Change has come and everyone seems to be happy. Everyone except the outgoing government, I suppose. But to whom much is given, much is expected and the newly sworn in New Patriotic Party (NPP) is no different. As a public commentator on the environment in Ghana, my interest is to make the incoming government aware that they have to fulfill their promises. The environment has been heavily ignored in the past (by both the NPP and NDC) and if change has truly come then this must also change.
Here, I have compiled a list of 15 things that Nana Addo and his governing party can do to make Ghana’s environment the one that Ghanaians deserve. Most of the things mentioned are already in their manifesto (see my manifesto analysis here) but some are not. Here’s my list.
- Forest Protection
Let’s understand why forests are important. Forests provide us with the oxygen we need to breathe. They purify the air from pollutants and serve as habitat for most of our wildlife. Forests are also our biggest protectors against climate change. They absorb carbon dioxide from the atmosphere, they keep temperatures cooler, they help regulate rain patterns and they prevent flooding. Ghana loses at least 2% of its forests per year since 1990. The NPP manifesto targets planting trees on 30,000 hectares of degraded land within and outside forest reserves every year. That’s about half the size of the entire Tema Metropolitan Assembly. This would be revolutionary if implemented.

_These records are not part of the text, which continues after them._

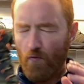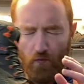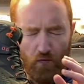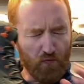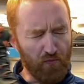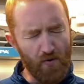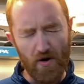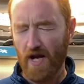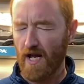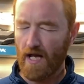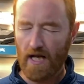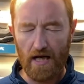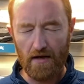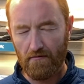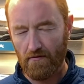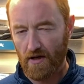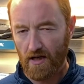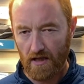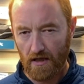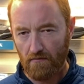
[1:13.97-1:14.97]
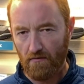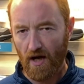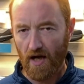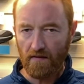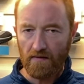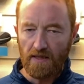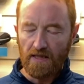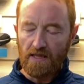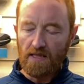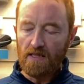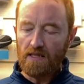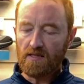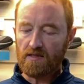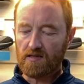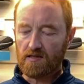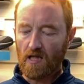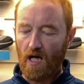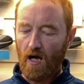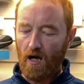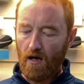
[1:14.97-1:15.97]
really well.
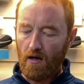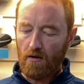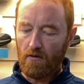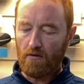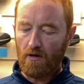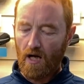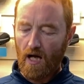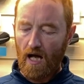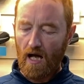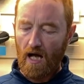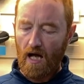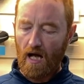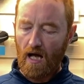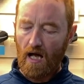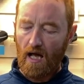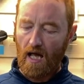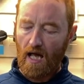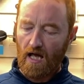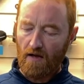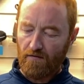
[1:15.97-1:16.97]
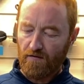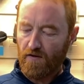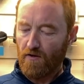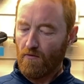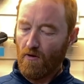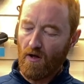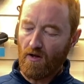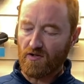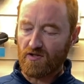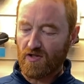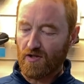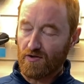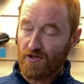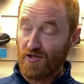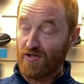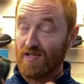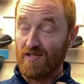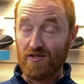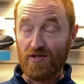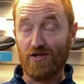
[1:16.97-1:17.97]
So if you're also
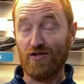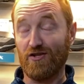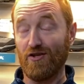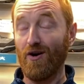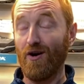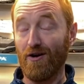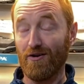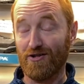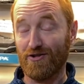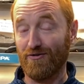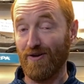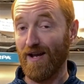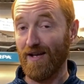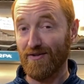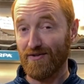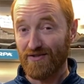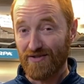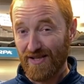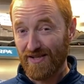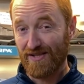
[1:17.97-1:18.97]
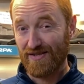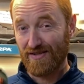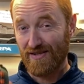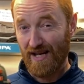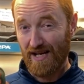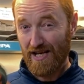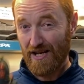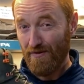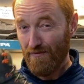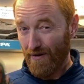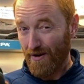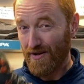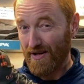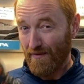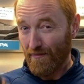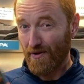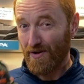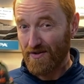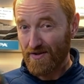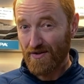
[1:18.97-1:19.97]
just into shorter trails, this, and you want
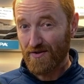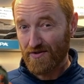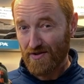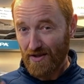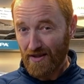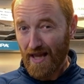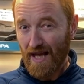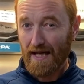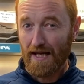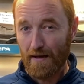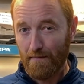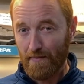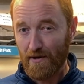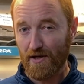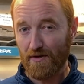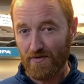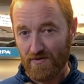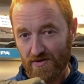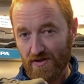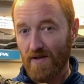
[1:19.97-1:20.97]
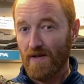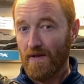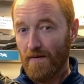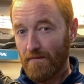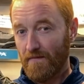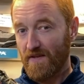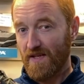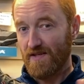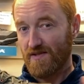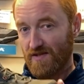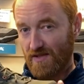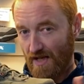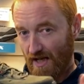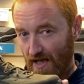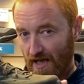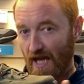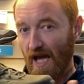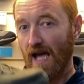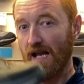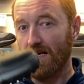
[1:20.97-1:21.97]
one of those lighter boots, this
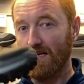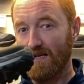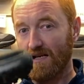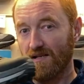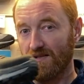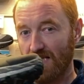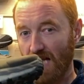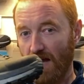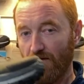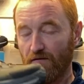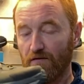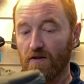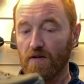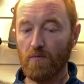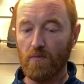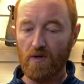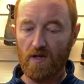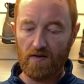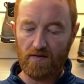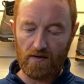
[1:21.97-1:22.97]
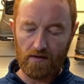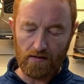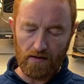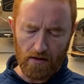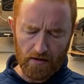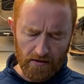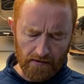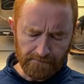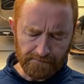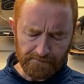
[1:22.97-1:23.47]
again is definitely worth a look.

The Progressive People’s Party (PPP) wrote that they would help combat climate change by providing alternative income sources to rural dwellers. I wish the NPP government would be shameless enough to steal this idea. This is important in curbing the cutting down of trees for fuelwood and charcoal. There are briquettes (charcoal made from waste) and clean cookstoves (like gya pa) that can help them make money and save our forests.
- Water Body Protection
The truth of the matter is that if we don’t protect our water bodies, eventually we will have no water to drink and that is all. We are degrading our own water bodies with human activity. Galamsey (illegal mining) is high on the list. Another is the dumping of waste into rivers. Recently, Ghana Water Company issued a warning that some water treatment plants might be shut down because it was becoming too expensive to treat the water that runs through our pipes. We have made our water so dirty we can’t even afford to purify it to drink/bath/cook. How do we survive as a nation if we are unable to treat our water for domestic and industrial use? Laws regarding our water bodies need to be enforced. We can’t compromise on this. The NPP has made a lot of promises including a Clean Rivers Programme, replanting of trees along river banks and collaborating with traditional leaders. May it not just be a promise.
- Water Provision
Ghana’s water coverage, despite public perception, has actually seen steady positive progress over the years. Latest reports indicate that from 1990 to 2015 access to improved water sources in the country rose from 56% to 89%. With that in mind, I think we are capable as a country of reaching 100% coverage by the end of NPP’s first term – the year 2020. But this coverage should not just be to provide water but to provide quality water. Many of our piping systems in urban areas have degraded and hence are contaminated with waste water causing us to not trust the water coming through our pipes. Once upon a time, we drank this water confidently and there was no need for the pure water industry. Its existence and thriving (there are more than 1,000 pure water companies registered in Ghana now) is an indictment on the Ghana Water Company and reflects a poor maintenance culture of our infrastructure. Yes, we can do better.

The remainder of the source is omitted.